In the last few days I have sent a letter to all of the 1954 RCHS Class that I can find trying to drum up interest in a 50th year reunion. Those in my class were Bill Boggs, Dale Calley, Adelia Reams Calley, Sue Carney Chaney, Pat Collum, Gene Dedeker, Barbara DeLay, Terry Farley, Harry Gohmert, Melvin Gryder, Jackie Holmes, Sandra McIntyre Holmes, Charles Martin, Fannie Lou McCurrin, Donald Meroney, Mary Ann Barbee Meroney, Johnny Montez, Danny Newbrough, Sandra Cope Ramsey, Robert Sewell, Sondra Thompson Smith, Ben Vandergriff, Jenny Pepper Wade, and Erwin Wooten.
I do not know how to contact Pat Collum, Barbara DeLay, and Fannie Lou McCurrin. I expect they have a different last name. If you have a post office address, telephone number, or email for any of them please send it to me.
The information I have on all the others may not be correct so please send any information about them also.
I have been to two RCHS school reunions since 1954 and have seen some in our class but many I have not seen since the Senior Trip to New Orleans. I really do hope we are able to have a 50th year anniversary to celebrate the occasion.
Big Lake, Reagan County, RCHS, and West Texas has been a big part of my life and I have many memories and stories from the 1950’s era. I remember the RCHS football, basketball, baseball, and track events and games ---- some like they were yesterday.
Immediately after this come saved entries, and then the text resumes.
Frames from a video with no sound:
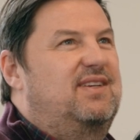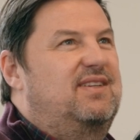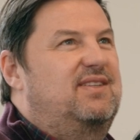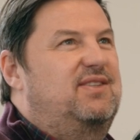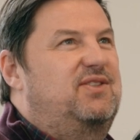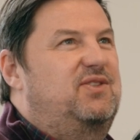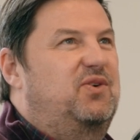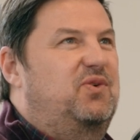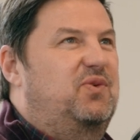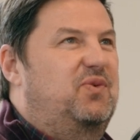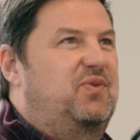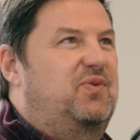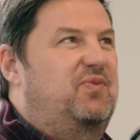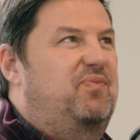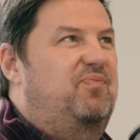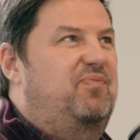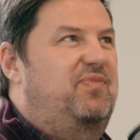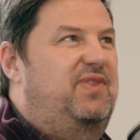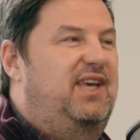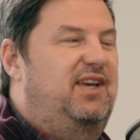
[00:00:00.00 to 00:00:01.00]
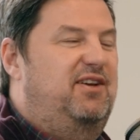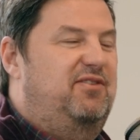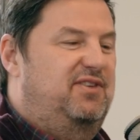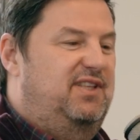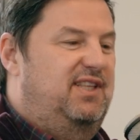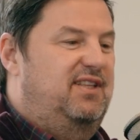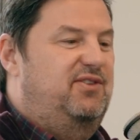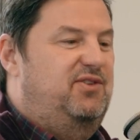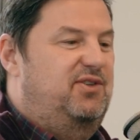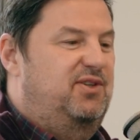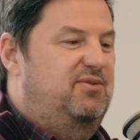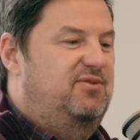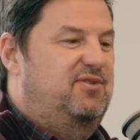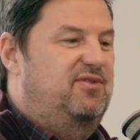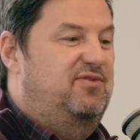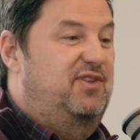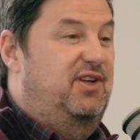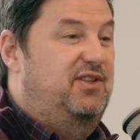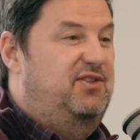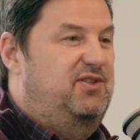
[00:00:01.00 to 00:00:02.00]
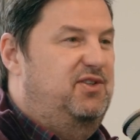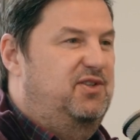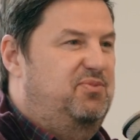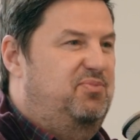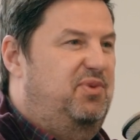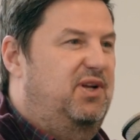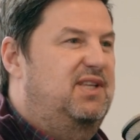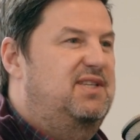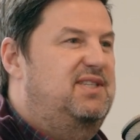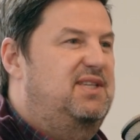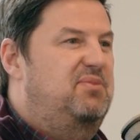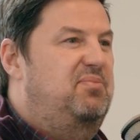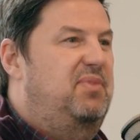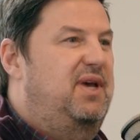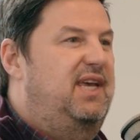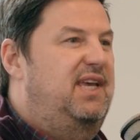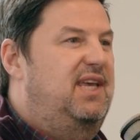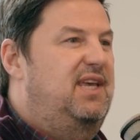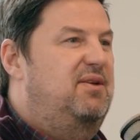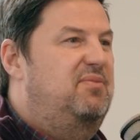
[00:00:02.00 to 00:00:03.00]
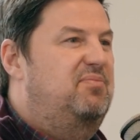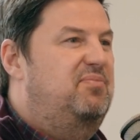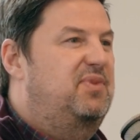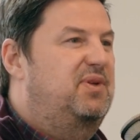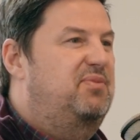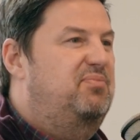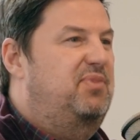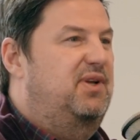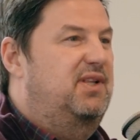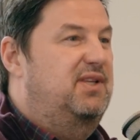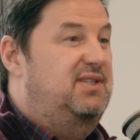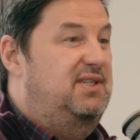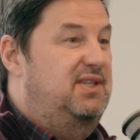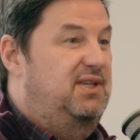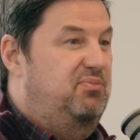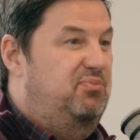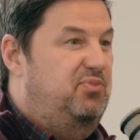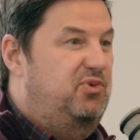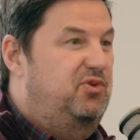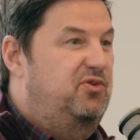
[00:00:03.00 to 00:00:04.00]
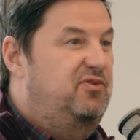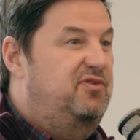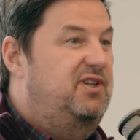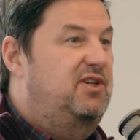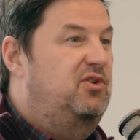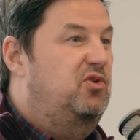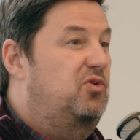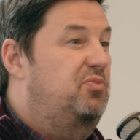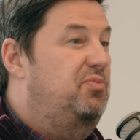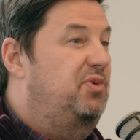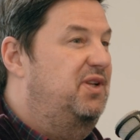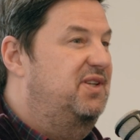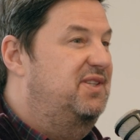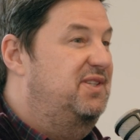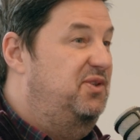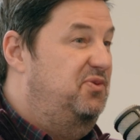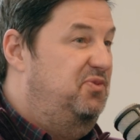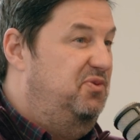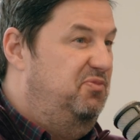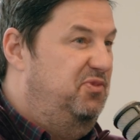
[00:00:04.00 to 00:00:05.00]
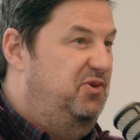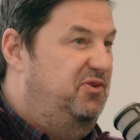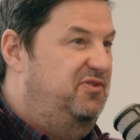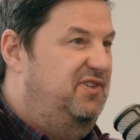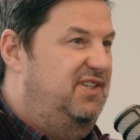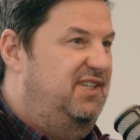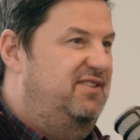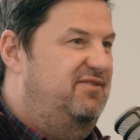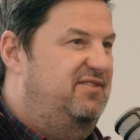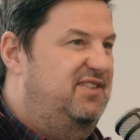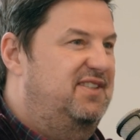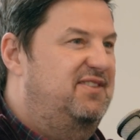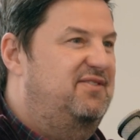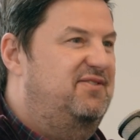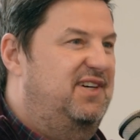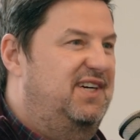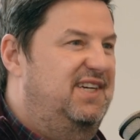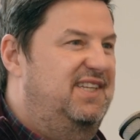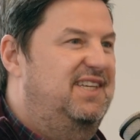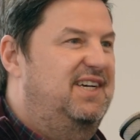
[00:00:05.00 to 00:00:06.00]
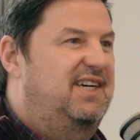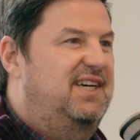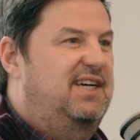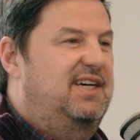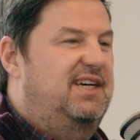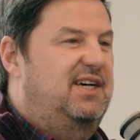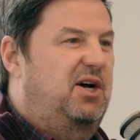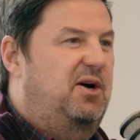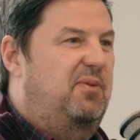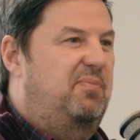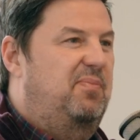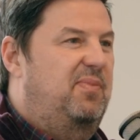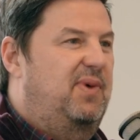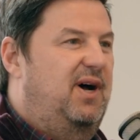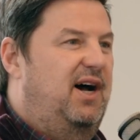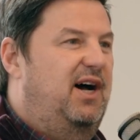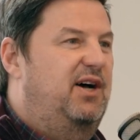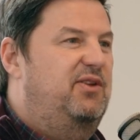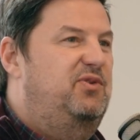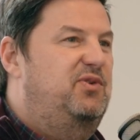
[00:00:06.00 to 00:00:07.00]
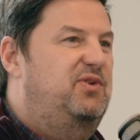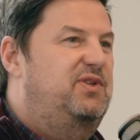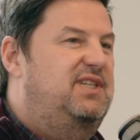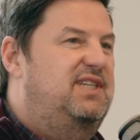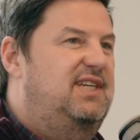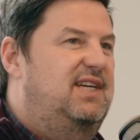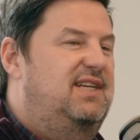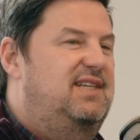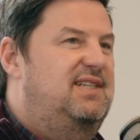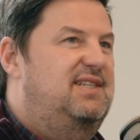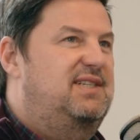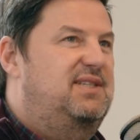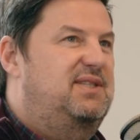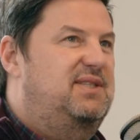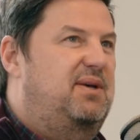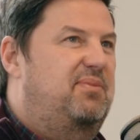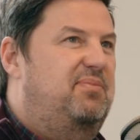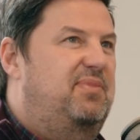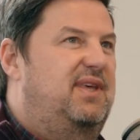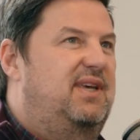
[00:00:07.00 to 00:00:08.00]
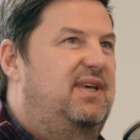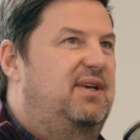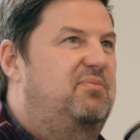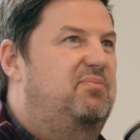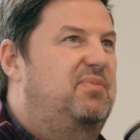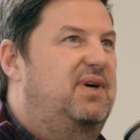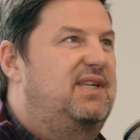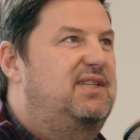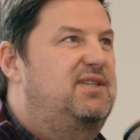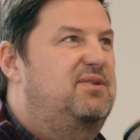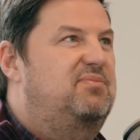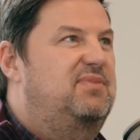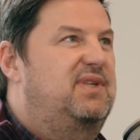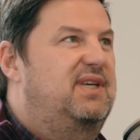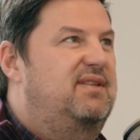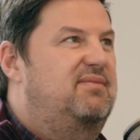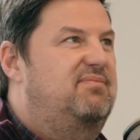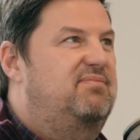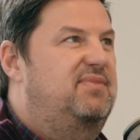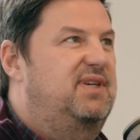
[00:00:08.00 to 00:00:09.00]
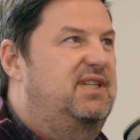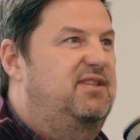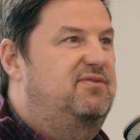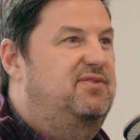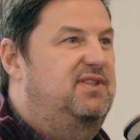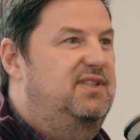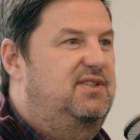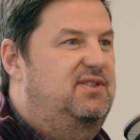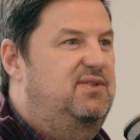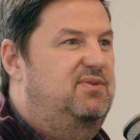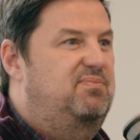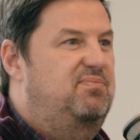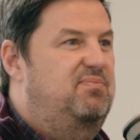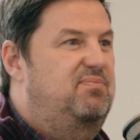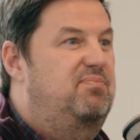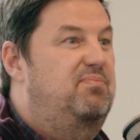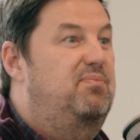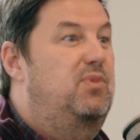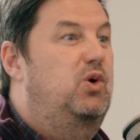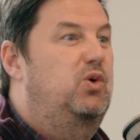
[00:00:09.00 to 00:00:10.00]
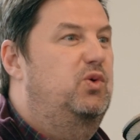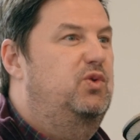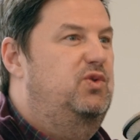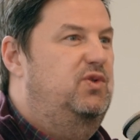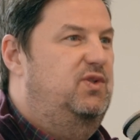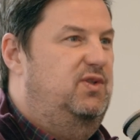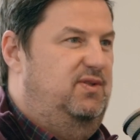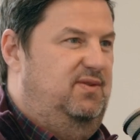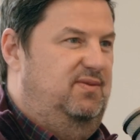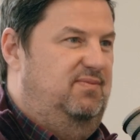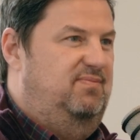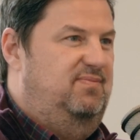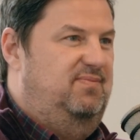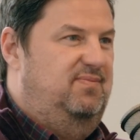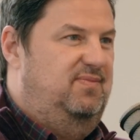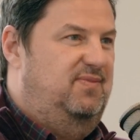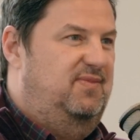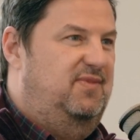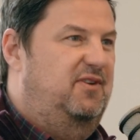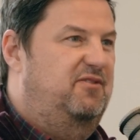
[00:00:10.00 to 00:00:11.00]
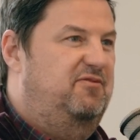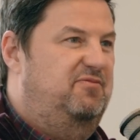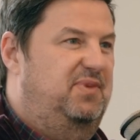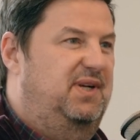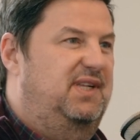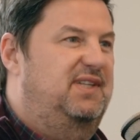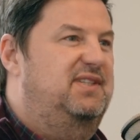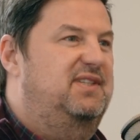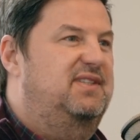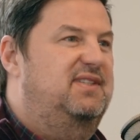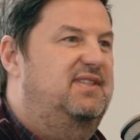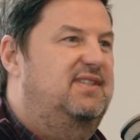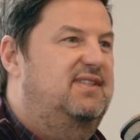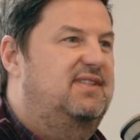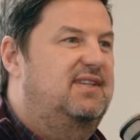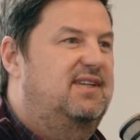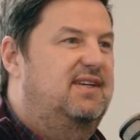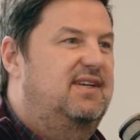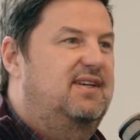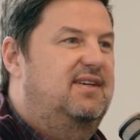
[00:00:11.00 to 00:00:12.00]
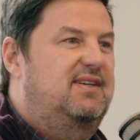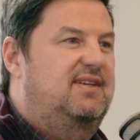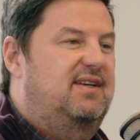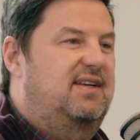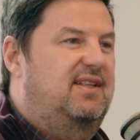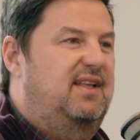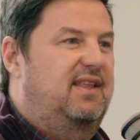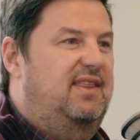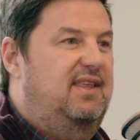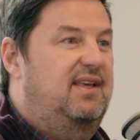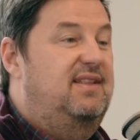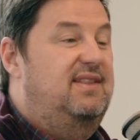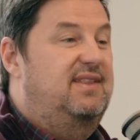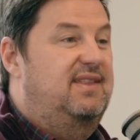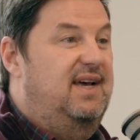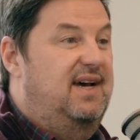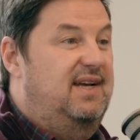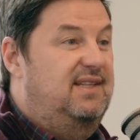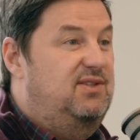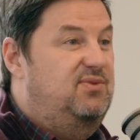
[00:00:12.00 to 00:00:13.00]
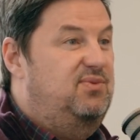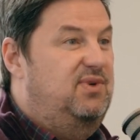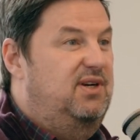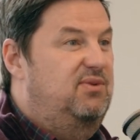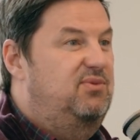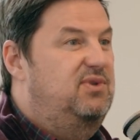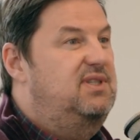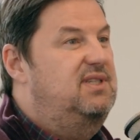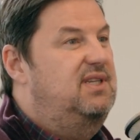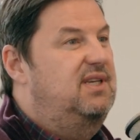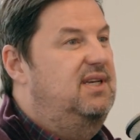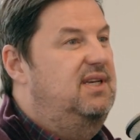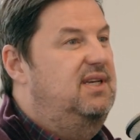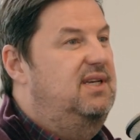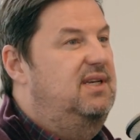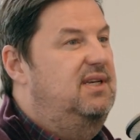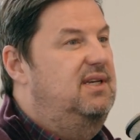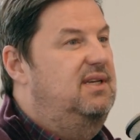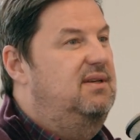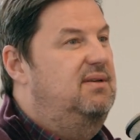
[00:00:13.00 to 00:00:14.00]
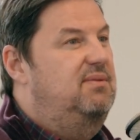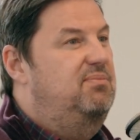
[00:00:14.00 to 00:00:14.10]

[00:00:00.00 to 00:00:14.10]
So think of it in terms of not just policy making, but policy improving policy removing even, right? How do you change something in Belgium that benefits most of Belgians? And I think that's where I would say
I remember the RCHS banquets, parties, the friends and personal relationships, the teachers, and the many, many, great times that we all had.
I would love to spend some time with all the 1950 era RCHS people, especially the classes from 1952, 1953, 1954, 1955, 1956, and 1957.
I could probably continue this memo forever because I never seem to stop remembering all the good times during the 1950's and the experiences at RCHS.
I am indeed fortunate that I had the opportunity to live in Big Lake at a time in my life when I was growing up. My father instilled into me a work ethic, my mother is responsible for me being a Christian, and Janiece is my greatest companion, supporter, advisor, consultant, and friend. I can't imagine life without her! Other than those three --- Big Lake, Reagan County High School, the teachers, students, and my many friends from that area has been those most responsible for what I became as an adult.
Thank you all!
(Ken) Kenneth Keener
kenkeener@escapees.com
217 Rainbow Drive # 11759
Livingston, Texas 77399-2017
The above is a mail receiver --- I do not really live in Livingston, Texas.